Plus rien ne sera jamais comme avant. La chape de plomb qui pesait sur la Serbie a été brisée.
Une chorale a ensuite entonné des chansons reprises par la foule, avant que quinze minutes de silence ne soient observées en l’honneur des quinze victimes de la chute de l’auvent de la gare de Novi Sad, mais le recueillement a été troublé par le tir assourdissant d’un canon à son, une arme non létale dont seule dispose la police. Les étudiant·es, craignant d’être débordé·es, ont aussitôt appelé « à une fin pacifique du rassemblement », pour « garantir la sécurité de toutes les personnes présentes ».

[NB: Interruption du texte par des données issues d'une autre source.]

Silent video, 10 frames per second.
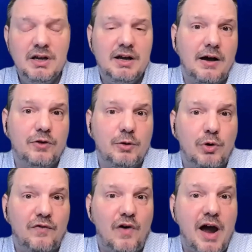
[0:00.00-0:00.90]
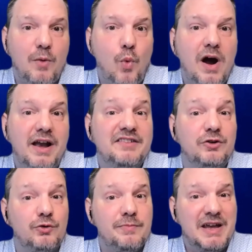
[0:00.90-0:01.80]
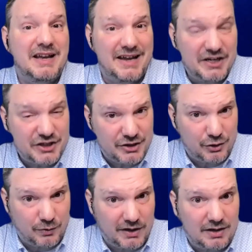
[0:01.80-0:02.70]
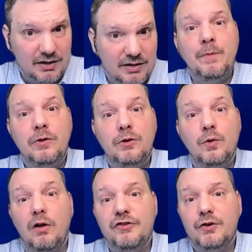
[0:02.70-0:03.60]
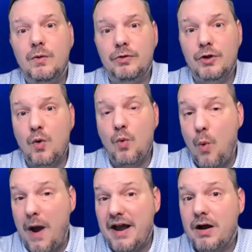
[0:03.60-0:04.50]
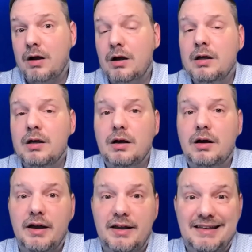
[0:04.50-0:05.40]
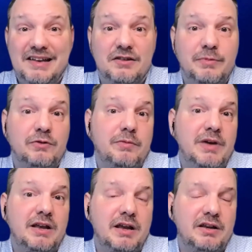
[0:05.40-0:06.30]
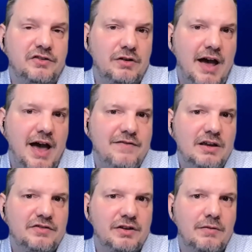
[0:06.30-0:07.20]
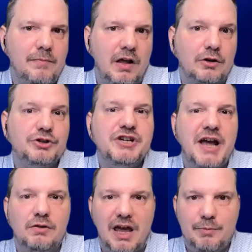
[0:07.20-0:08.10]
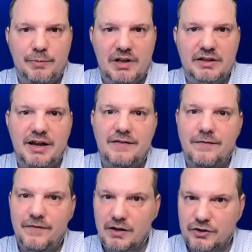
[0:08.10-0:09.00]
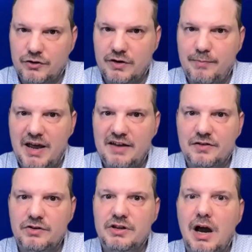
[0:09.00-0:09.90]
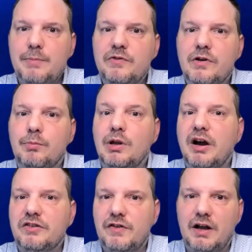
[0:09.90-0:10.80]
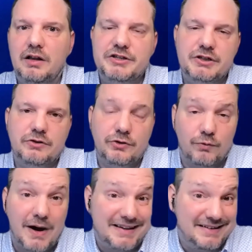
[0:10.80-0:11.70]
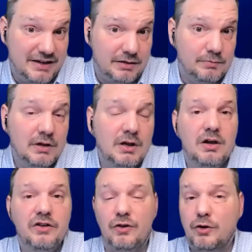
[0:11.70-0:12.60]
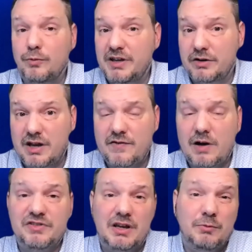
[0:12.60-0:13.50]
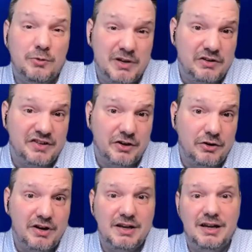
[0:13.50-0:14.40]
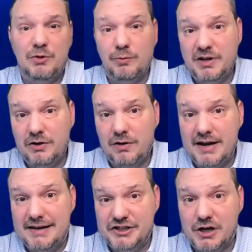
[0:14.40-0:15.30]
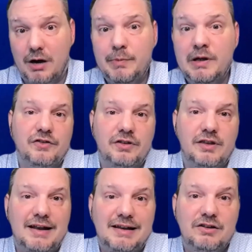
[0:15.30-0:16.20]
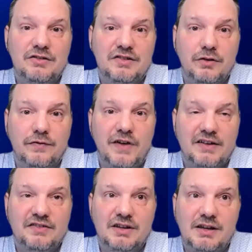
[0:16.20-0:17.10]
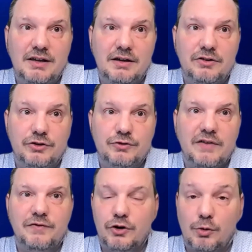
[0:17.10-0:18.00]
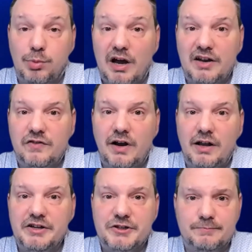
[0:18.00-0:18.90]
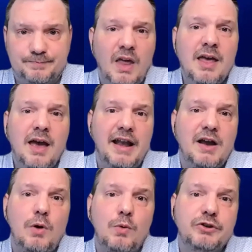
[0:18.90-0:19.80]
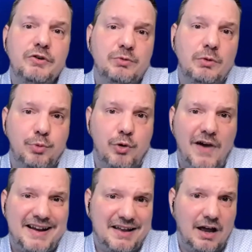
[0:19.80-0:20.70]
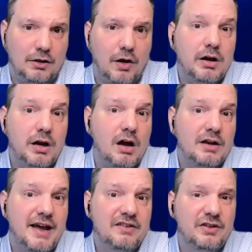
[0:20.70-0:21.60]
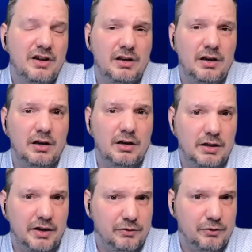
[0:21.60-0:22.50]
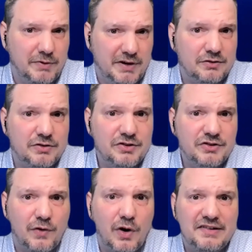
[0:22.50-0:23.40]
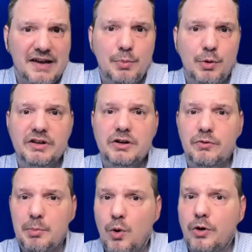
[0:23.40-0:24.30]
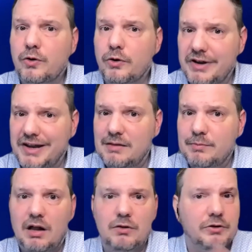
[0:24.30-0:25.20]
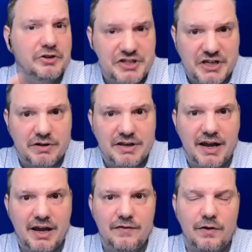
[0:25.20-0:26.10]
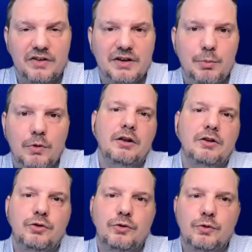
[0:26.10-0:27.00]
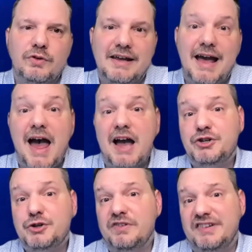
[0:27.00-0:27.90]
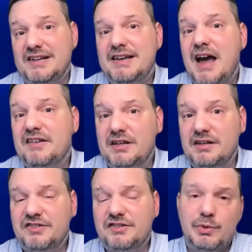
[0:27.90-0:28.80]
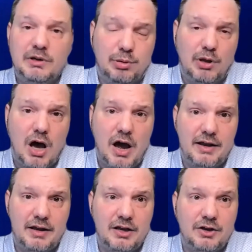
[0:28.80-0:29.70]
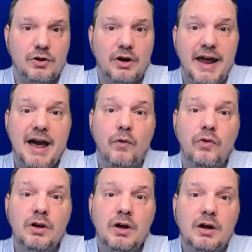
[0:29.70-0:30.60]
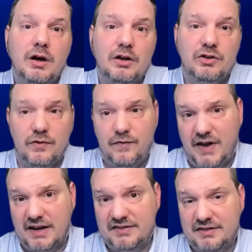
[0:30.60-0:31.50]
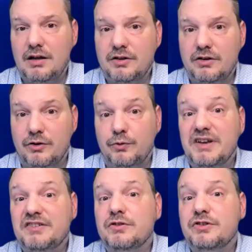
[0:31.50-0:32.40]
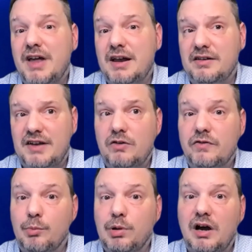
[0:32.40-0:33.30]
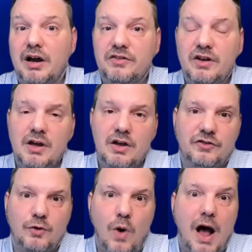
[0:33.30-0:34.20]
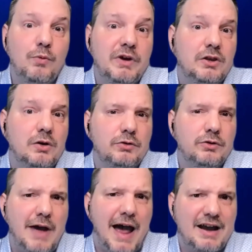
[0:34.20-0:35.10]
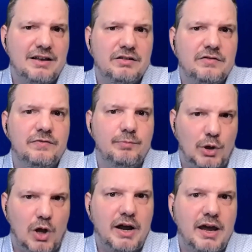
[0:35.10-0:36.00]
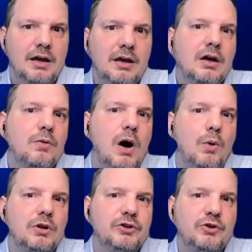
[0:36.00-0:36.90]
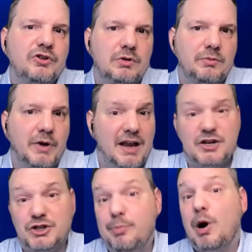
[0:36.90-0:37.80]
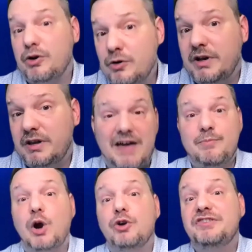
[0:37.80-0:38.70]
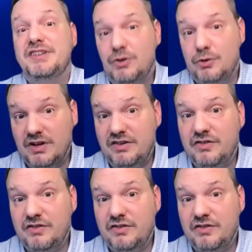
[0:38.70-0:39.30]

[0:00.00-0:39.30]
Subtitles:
to provide what is the remediation to it, to also know where it needs to be remediated. So having some alert channel capability and filtering based on the type of compliance violation to the right team. So it could be your DevOps team, could be your security team, could be your IT shop that needs to fix the drift or the compliance violation. And then what we'll do is we'll provide a lot of context and click through resources, for example, in the report or the email or the Jira ticket, for example, to the actual syntax that needs to be applied in your account to fix the resource that is out of compliance. So while we don't do active blocking, what we'll do is we can actually partner with partners that do this,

Cet arrêt inopiné du rassemblement a plongé les manifestant·es dans l’incertitude, alors que des dizaines de milliers de personnes continuaient de déambuler place Slavija et dans toutes les artères du centre de Belgrade. « Plus rien ne sera jamais comme avant. La chape de plomb qui pesait sur la Serbie a été brisée et nous allons attendre les nouvelles consignes des étudiants », explique Petar, un manifestant d’une trentaine d’années, en s’apprêtant à rentrer à pied à Novi Beograd.
Beaucoup de manifestant·es, qui ne cachaient pas leur espoir d’en finir pour de bon avec le régime d’Aleksandar Vučić, reconnaissaient leur déception, mais d’autres saluaient l’ampleur de la démonstration de force et la « sagesse » des étudiant·es.
« Le régime a montré qu’il avait perdu toute légitimité et qu’il ne pouvait plus compter que sur la violence et la provocation. Les étudiants ont eu raison de refuser ce piège », estimait une manifestante, tandis que la réalisatrice Mila Turajlić rejetait la comparaison avec la chute de Milošević en 2000 : « À l’époque, le scénario avait été écrit d’avance et les manifestations se sont déroulées selon le plan prévu. Cette fois, aucun scénario n’est écrit, ce n’est pas une révolution de couleur téléguidée de l’étranger, mais un mouvement inédit qui rejette autant le pouvoir autoritaire que l’opposition libérale discréditée. » Par contre, ajoute-t-elle, « il faut que les étudiants parviennent à transformer leur colère morale en mouvement politique ».
Le président Vučić s’est adressé à la nation dans la soirée de samedi, reconnaissant l’ampleur de la mobilisation, mais sans faire aucune annonce concrète. Alors que le Parlement n’a toujours pas accepté la démission présentée le 28 janvier par le premier ministre Miloš Vučević, le régime joue clairement le pourrissement de la situation. Les étudiants viennent pourtant de lui signifier que leur détermination demeurait intacte et que l’exécutif avait perdu le soutien de la « majorité silencieuse ». Reste à savoir s’ils seront capables de prendre une nouvelle initiative. À défaut, la déception pourrait bien être au rendez-vous.